The biennial arts-and-culture jubilee has brought high-quality offerings from around the world to San José’s streets, parks and venues since 1989. This year, the public can expect “a splendid festival as usual, but with new installations that will be a complete surprise,” said Berny Abarca, general producer of FIA 2012.
“This festival is made possible through the efforts of a large group of human resources. We offer the best of arts and culture for the enjoyment of everyone,” Abarca said.
Festival highlights will include big names like Calle 13 and Alan Parsons in the concert lineup, as well as a talented troupe of musicians, dancers and artists from South Korea, guest country of honor for FIA 2012.
Already under way is the visual-arts component of the festival, the “Museum and Gallery Route,” curated by Xiomara Zúñiga. The route opened March 1 and includes 17 museums, galleries and other venues around San José, as well as Juan Santamaría Museum in Alajuela, northwest of the capital.
But the real action starts March 16, with the launch of activities in west San José’s La Sabana Park, the festival’s headquarters. The park’s 72 hectares will house concert stages, an art gallery, a movie-projection area, a handicrafts fair, an area for families, a Korean Pavilion offering Korean food and workshops, a Central American Music Market featuring concerts by bands from throughout the region, and lots more.
Parque La Libertad in south San José will also have stages and facilities, while most of FIA’s theatrical offerings will be staged in various San José theaters.
The official inauguration concert on March 16 falls to Puerto Rican reggaeton sensation Calle 13, who will perform at 9 p.m. on the main concert stage at La Sabana.

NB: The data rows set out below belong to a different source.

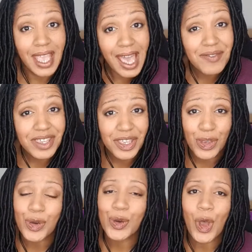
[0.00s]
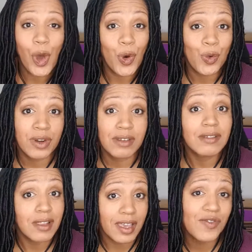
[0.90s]
Having your own
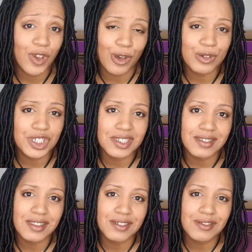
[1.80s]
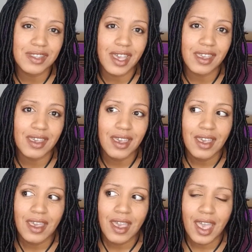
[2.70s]
life coach is a little like
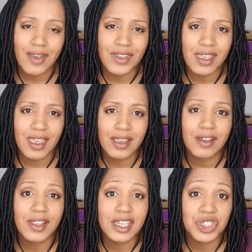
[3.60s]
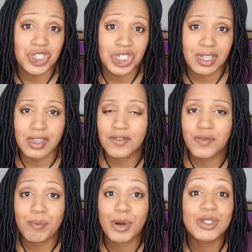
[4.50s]
having a collection of
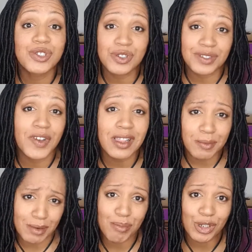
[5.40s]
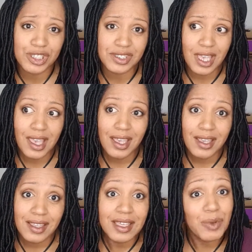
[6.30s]
personal development books
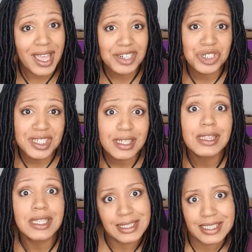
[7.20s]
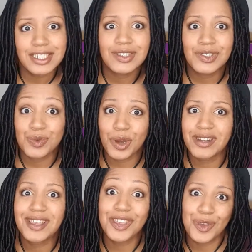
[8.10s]
that will actually listen to what
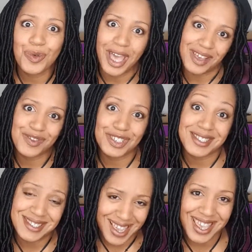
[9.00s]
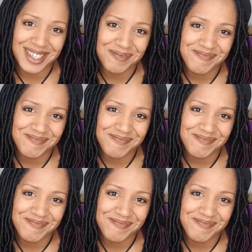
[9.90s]
you have to say.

That stage, sponsored by the Costa Rican Electricity Institute’s Kölbi brand, is one of the festival’s novelties this year. Located on the north side of the park, across from the Nissan agency, it replaces the lake stage of previous festivals, which, though visually appealing, presented certain challenges, Abarca said.
“The lake stage was very beautiful but presented logistical problems in safely housing a growing audience,” he explained. “So we sought a space in the park that would offer comfort and safety and house approximately 25,000 people, much more than the lake stage could support.”
More space is a good thing, because taking the Kölbi stage March 25 at 7 p.m. to close the festival will be none other than Alan Parsons, whose cult-like popularity among Ticos is likely to put that 25,000-person capacity to the test.
The British progressive-rock icon of course made Abarca’s top-five list for the festival, which also included: RCO Brass, the brass section of the Netherlands’ Royal Concertgebouw Orchestra, the “most important brass ensemble in the world” (March 22-23, 8 p.m., National Theater); “Veles e Vents” (“Wind and Sails”) by Xarxa Teatre of Spain, “a large-format show that requires an investment of resources and logistics you can see only at the FIA” (March 25, 9 p.m., National Stadium esplanade); “Sed” (“Thirst”) by the National Ballet of the Dominican Republic, “a work that involves great staging” (March 16-17, 8 p.m., Teatro de la Danza, National Culture Center); and “María Barilla,” a theater piece that represents “FIA’s first partnership with the Ibero-American Theater Festival of Bogotá, the most important in Latin America” (March 17, 8 p.m., and March 18, 5 p.m., Melico Salazar Theater).
To maximize enjoyment of the festival, Abarca recommends that festivalgoers study the program to organize what shows they want to see.
“We’re offering 25 days so that people will have time, and no excuse not to head to La Sabana or Parque La Libertad, the public spaces, the theaters, the galleries, and enjoy this national fiesta,” he said.
Most shows will be free, except for a few dance, theater and music performances at various theaters (₡4,000-₡10,000/$8-$20), the Korean film festival at Variedades Theater (₡1,000/$2), and some Museum and Gallery Route exhibits. Prices are minimal considering the artistic quality of the shows, Abarca said. Tickets go on sale March 7 through the National Theater’s box office (2221-5341, www.teatronacional.go.cr).